------ DATA SHOWN ------

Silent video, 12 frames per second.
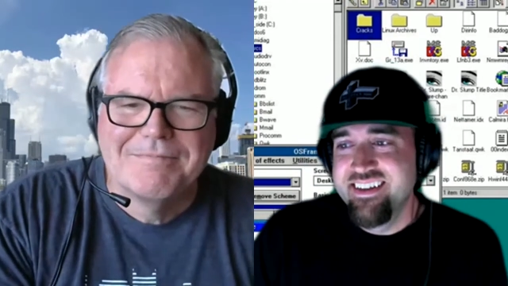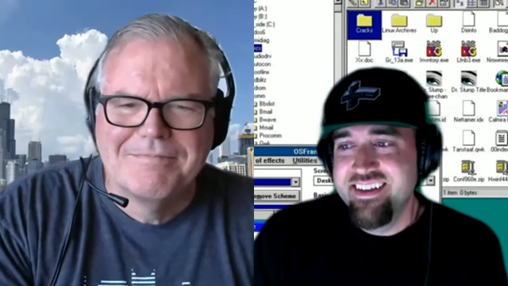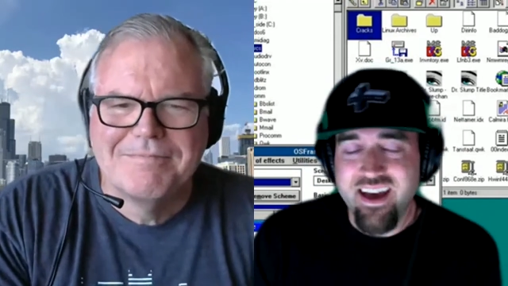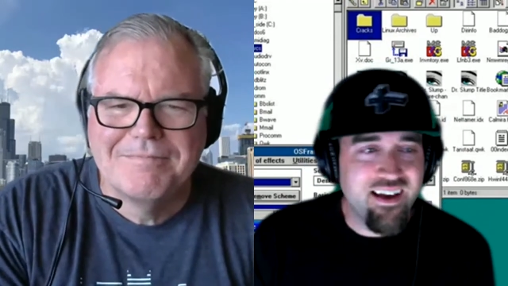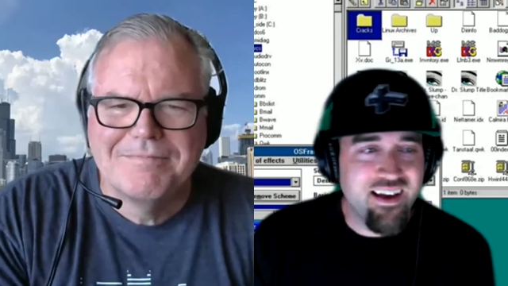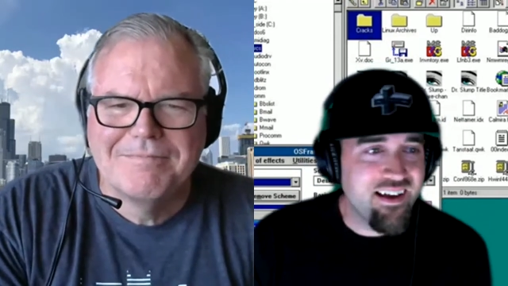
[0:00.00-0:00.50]

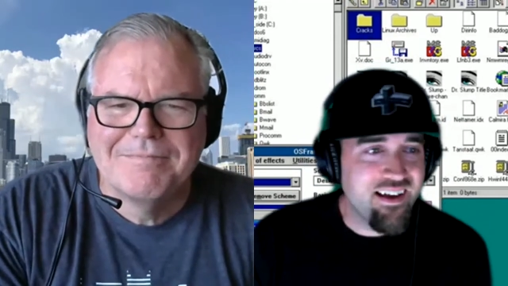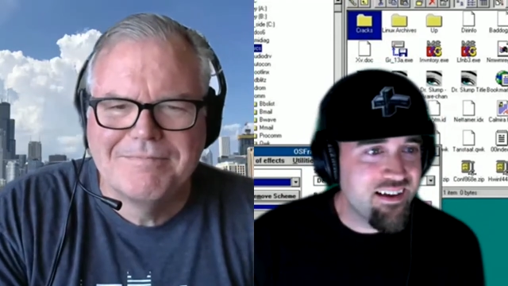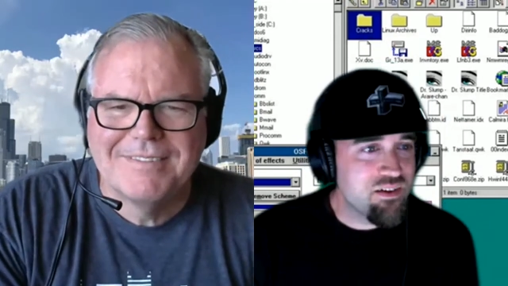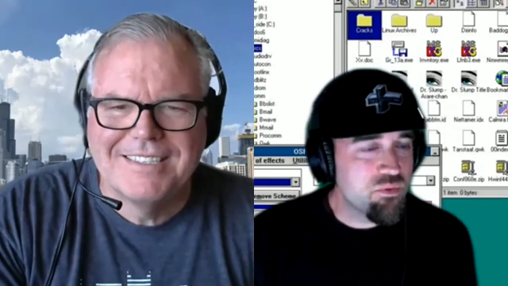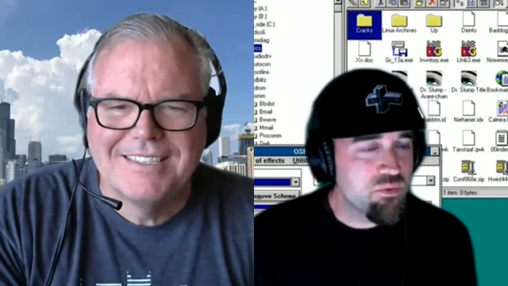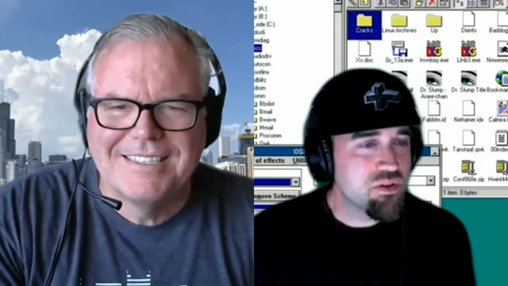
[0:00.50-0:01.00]

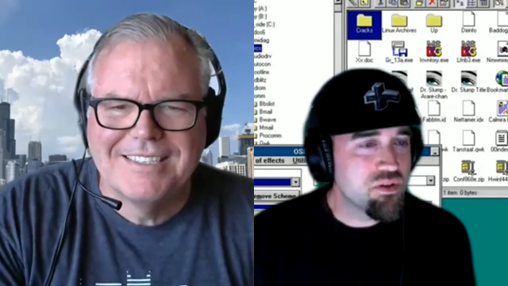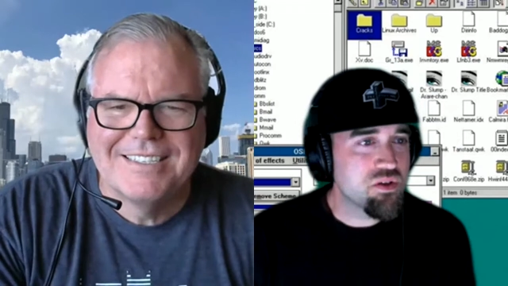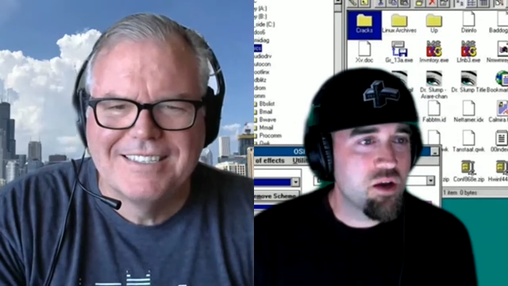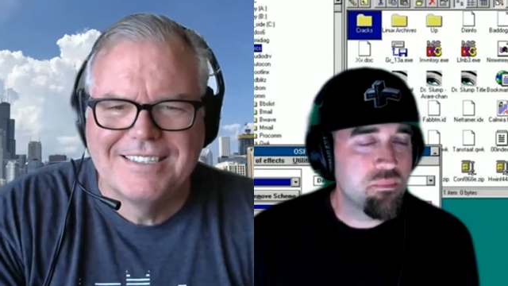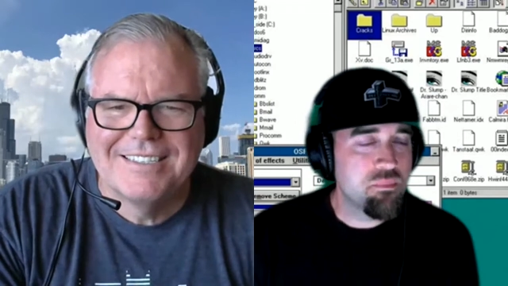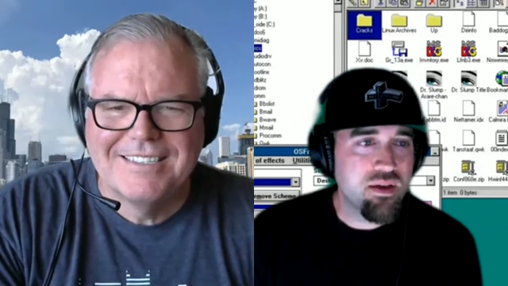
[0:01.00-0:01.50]
Speaker 1: Uh, well, so
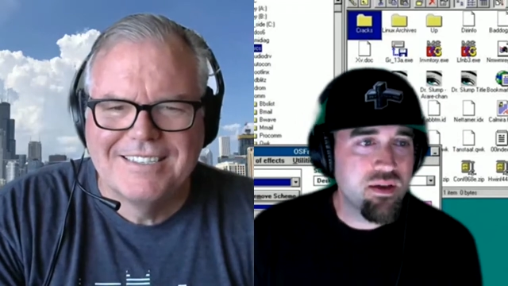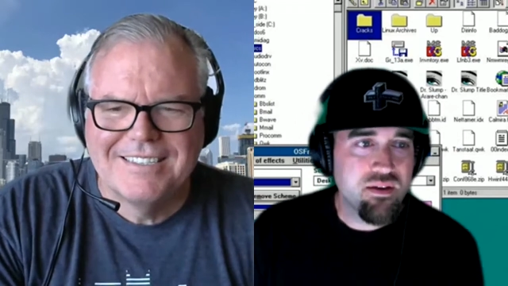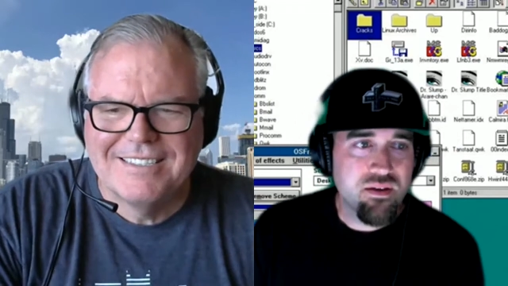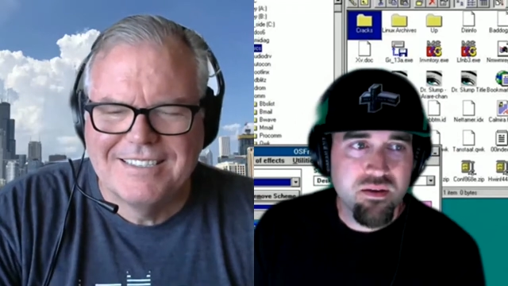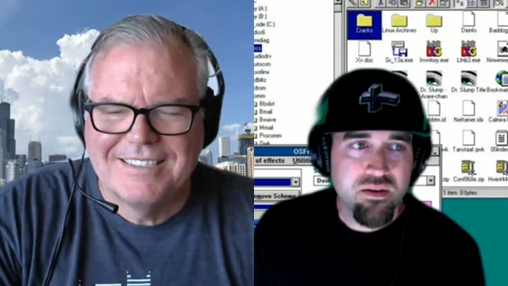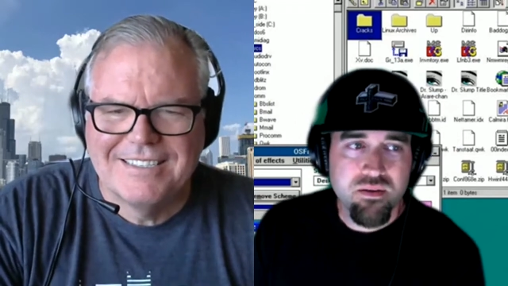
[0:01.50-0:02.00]
I'm
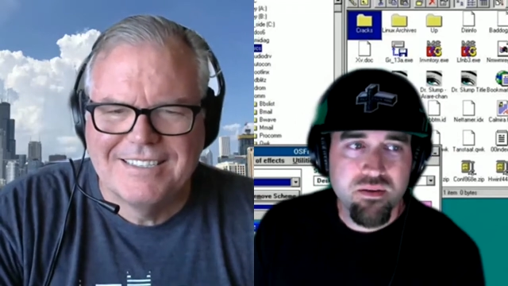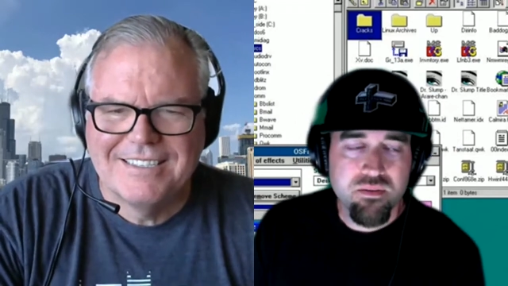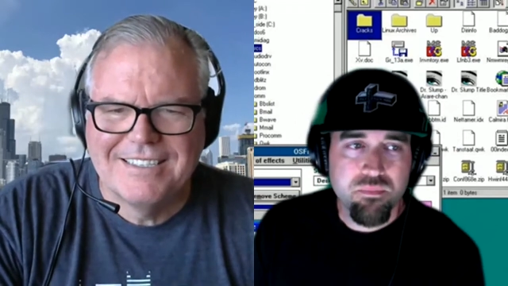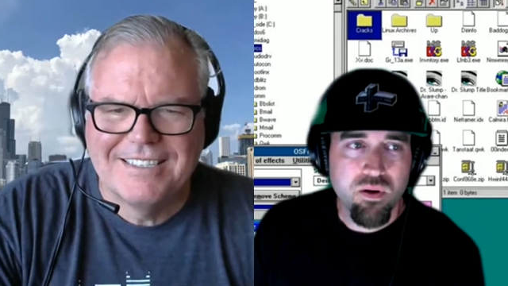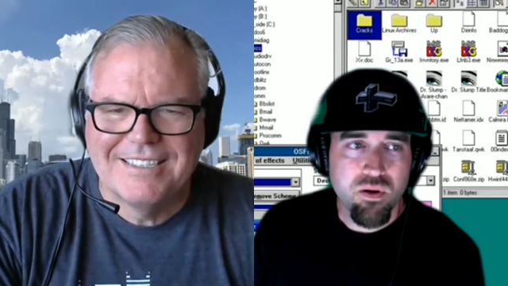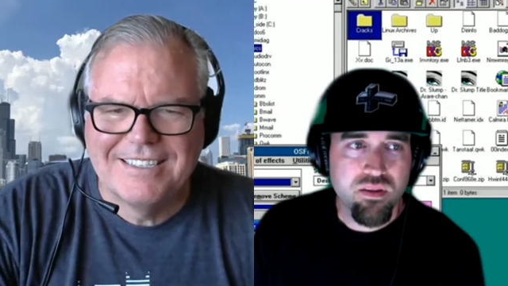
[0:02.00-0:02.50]
uh,
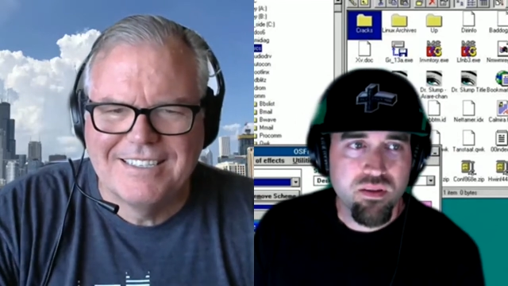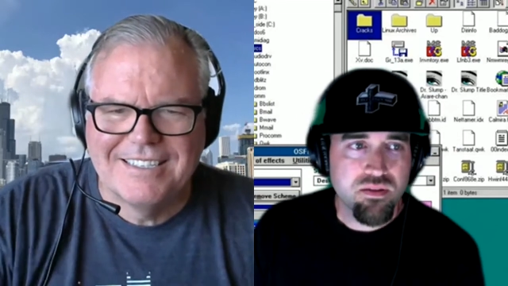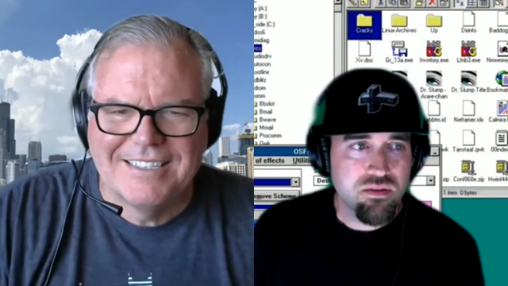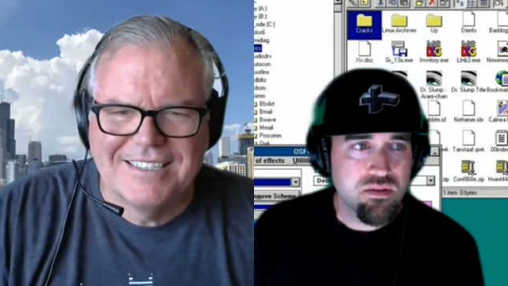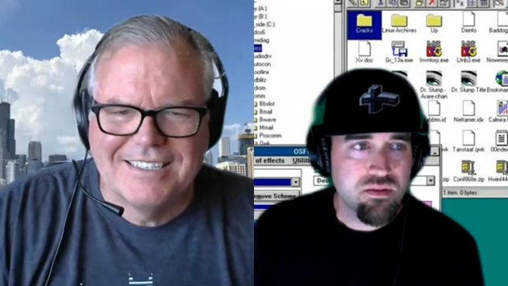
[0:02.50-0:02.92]
part of the,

------

#### WHAT IS REQUIRED
Repeat the records exactly, without the pictures.

#### WRITTEN ANSWER
Silent video, 12 frames per second.
[0:00.00-0:00.50]

[0:00.50-0:01.00]

[0:01.00-0:01.50]
Speaker 1: Uh, well, so
[0:01.50-0:02.00]
I'm
[0:02.00-0:02.50]
uh,
[0:02.50-0:02.92]
part of the,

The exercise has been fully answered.